Drop every picture, then repeat the records exactly.

** Opening Given records block **

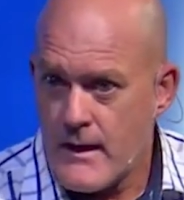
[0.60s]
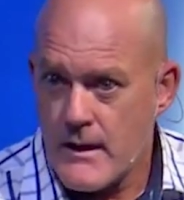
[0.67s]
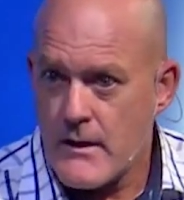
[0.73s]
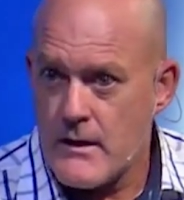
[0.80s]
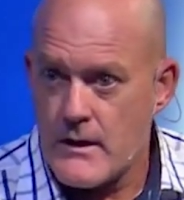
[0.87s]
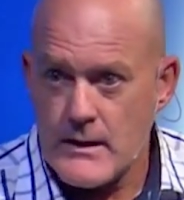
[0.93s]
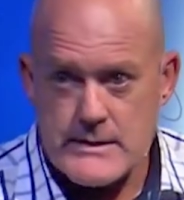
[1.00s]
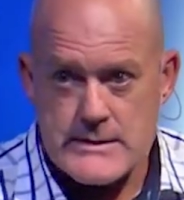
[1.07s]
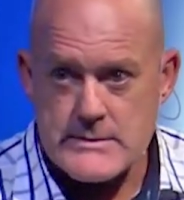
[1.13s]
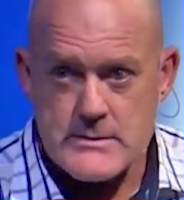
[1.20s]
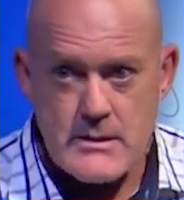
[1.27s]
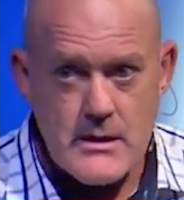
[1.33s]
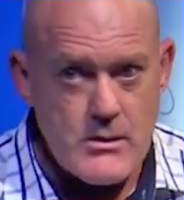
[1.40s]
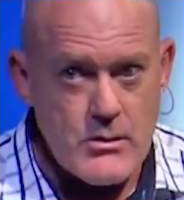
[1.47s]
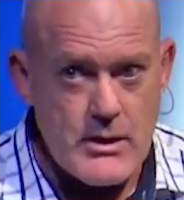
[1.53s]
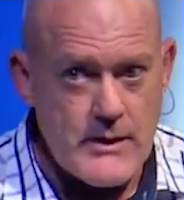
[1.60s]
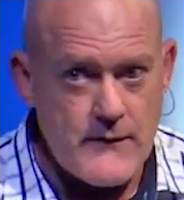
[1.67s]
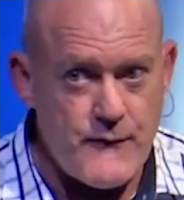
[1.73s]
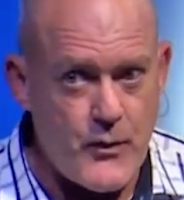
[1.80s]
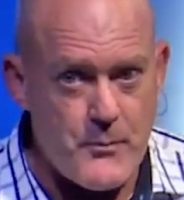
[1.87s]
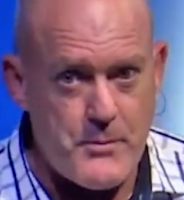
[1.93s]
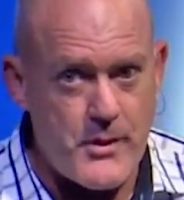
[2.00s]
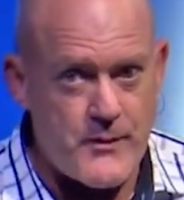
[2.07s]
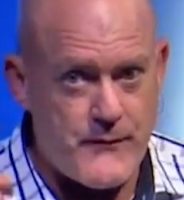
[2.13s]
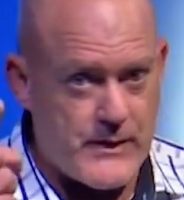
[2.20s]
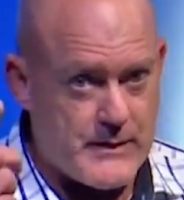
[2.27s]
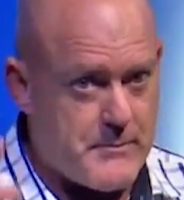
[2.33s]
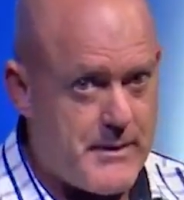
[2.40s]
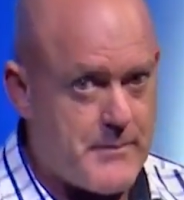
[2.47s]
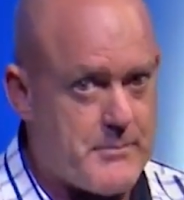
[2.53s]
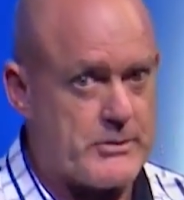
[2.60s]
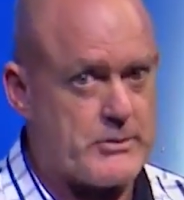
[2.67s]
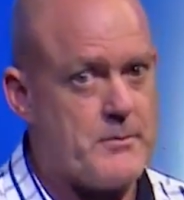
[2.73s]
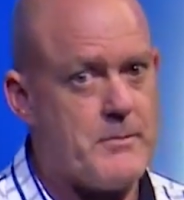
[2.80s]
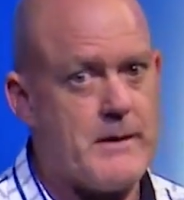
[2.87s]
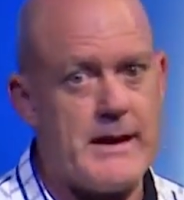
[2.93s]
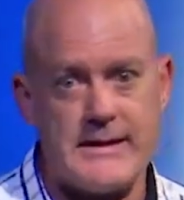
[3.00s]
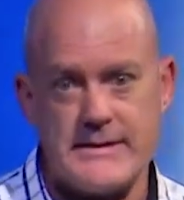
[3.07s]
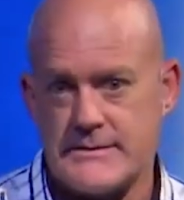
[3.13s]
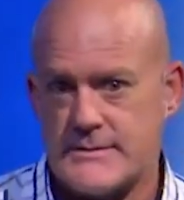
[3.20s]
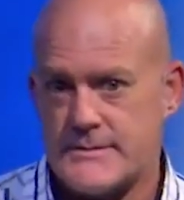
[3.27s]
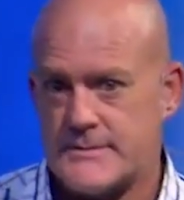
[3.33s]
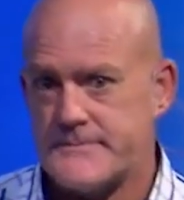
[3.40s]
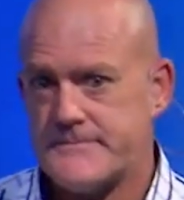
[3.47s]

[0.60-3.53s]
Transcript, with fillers: God is not looking for perfect people to bless.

** Closing Given records block **

» **Solution**
[0.60s]
[0.67s]
[0.73s]
[0.80s]
[0.87s]
[0.93s]
[1.00s]
[1.07s]
[1.13s]
[1.20s]
[1.27s]
[1.33s]
[1.40s]
[1.47s]
[1.53s]
[1.60s]
[1.67s]
[1.73s]
[1.80s]
[1.87s]
[1.93s]
[2.00s]
[2.07s]
[2.13s]
[2.20s]
[2.27s]
[2.33s]
[2.40s]
[2.47s]
[2.53s]
[2.60s]
[2.67s]
[2.73s]
[2.80s]
[2.87s]
[2.93s]
[3.00s]
[3.07s]
[3.13s]
[3.20s]
[3.27s]
[3.33s]
[3.40s]
[3.47s]

[0.60-3.53s]
Transcript, with fillers: God is not looking for perfect people to bless.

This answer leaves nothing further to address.